**Exercise data**.

= = =

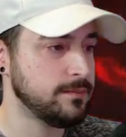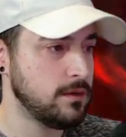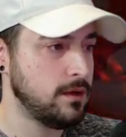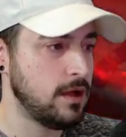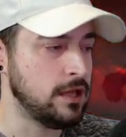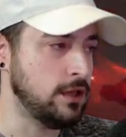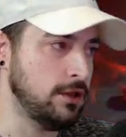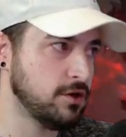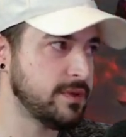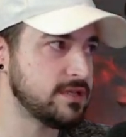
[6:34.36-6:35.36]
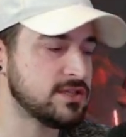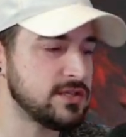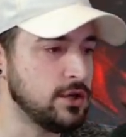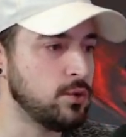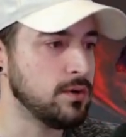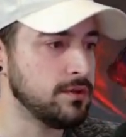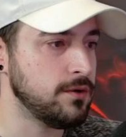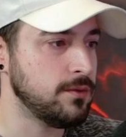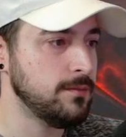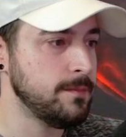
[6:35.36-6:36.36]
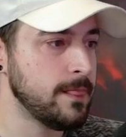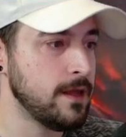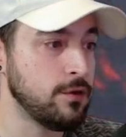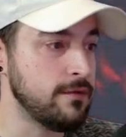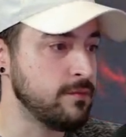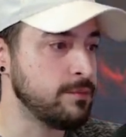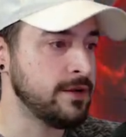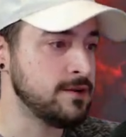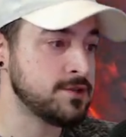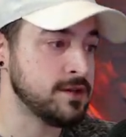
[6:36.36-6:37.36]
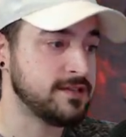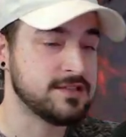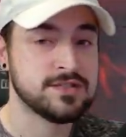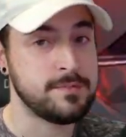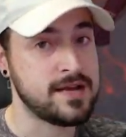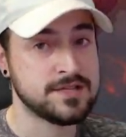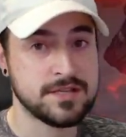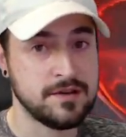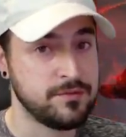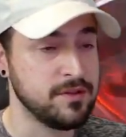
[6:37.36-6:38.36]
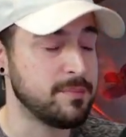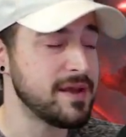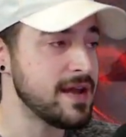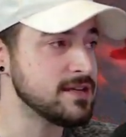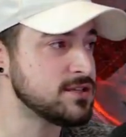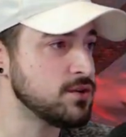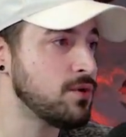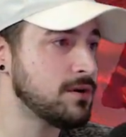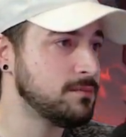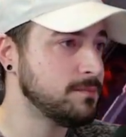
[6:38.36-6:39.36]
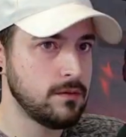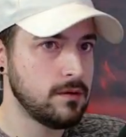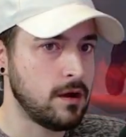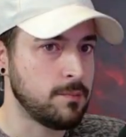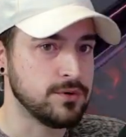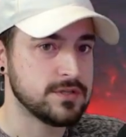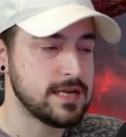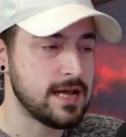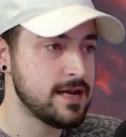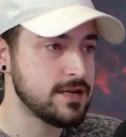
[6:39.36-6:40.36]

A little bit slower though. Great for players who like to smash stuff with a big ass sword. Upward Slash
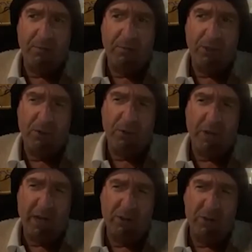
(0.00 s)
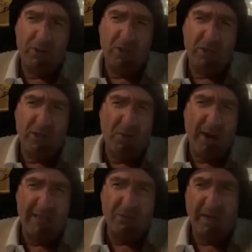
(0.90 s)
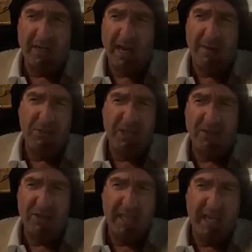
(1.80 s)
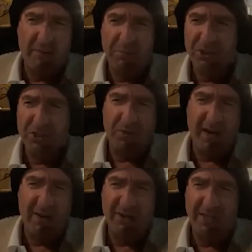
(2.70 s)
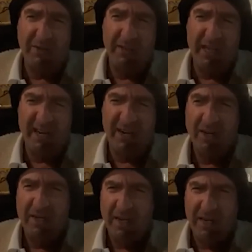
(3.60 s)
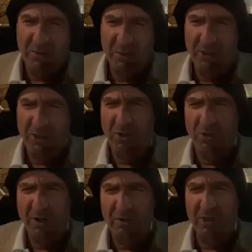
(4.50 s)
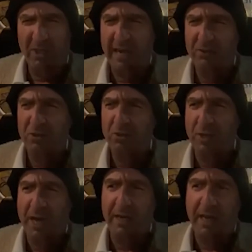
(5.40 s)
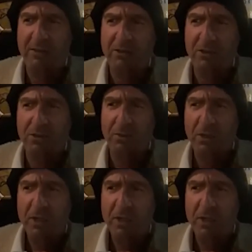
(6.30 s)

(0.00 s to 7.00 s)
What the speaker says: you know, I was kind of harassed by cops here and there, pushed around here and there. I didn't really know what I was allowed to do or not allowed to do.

= = =

**Brief**. For this exercise, retype the listing above word for word and omit the pictures.

**Response for this exercise**.
[6:34.36-6:35.36]
[6:35.36-6:36.36]
[6:36.36-6:37.36]
[6:37.36-6:38.36]
[6:38.36-6:39.36]
[6:39.36-6:40.36]

A little bit slower though. Great for players who like to smash stuff with a big ass sword. Upward Slash
(0.00 s)
(0.90 s)
(1.80 s)
(2.70 s)
(3.60 s)
(4.50 s)
(5.40 s)
(6.30 s)

(0.00 s to 7.00 s)
What the speaker says: you know, I was kind of harassed by cops here and there, pushed around here and there. I didn't really know what I was allowed to do or not allowed to do.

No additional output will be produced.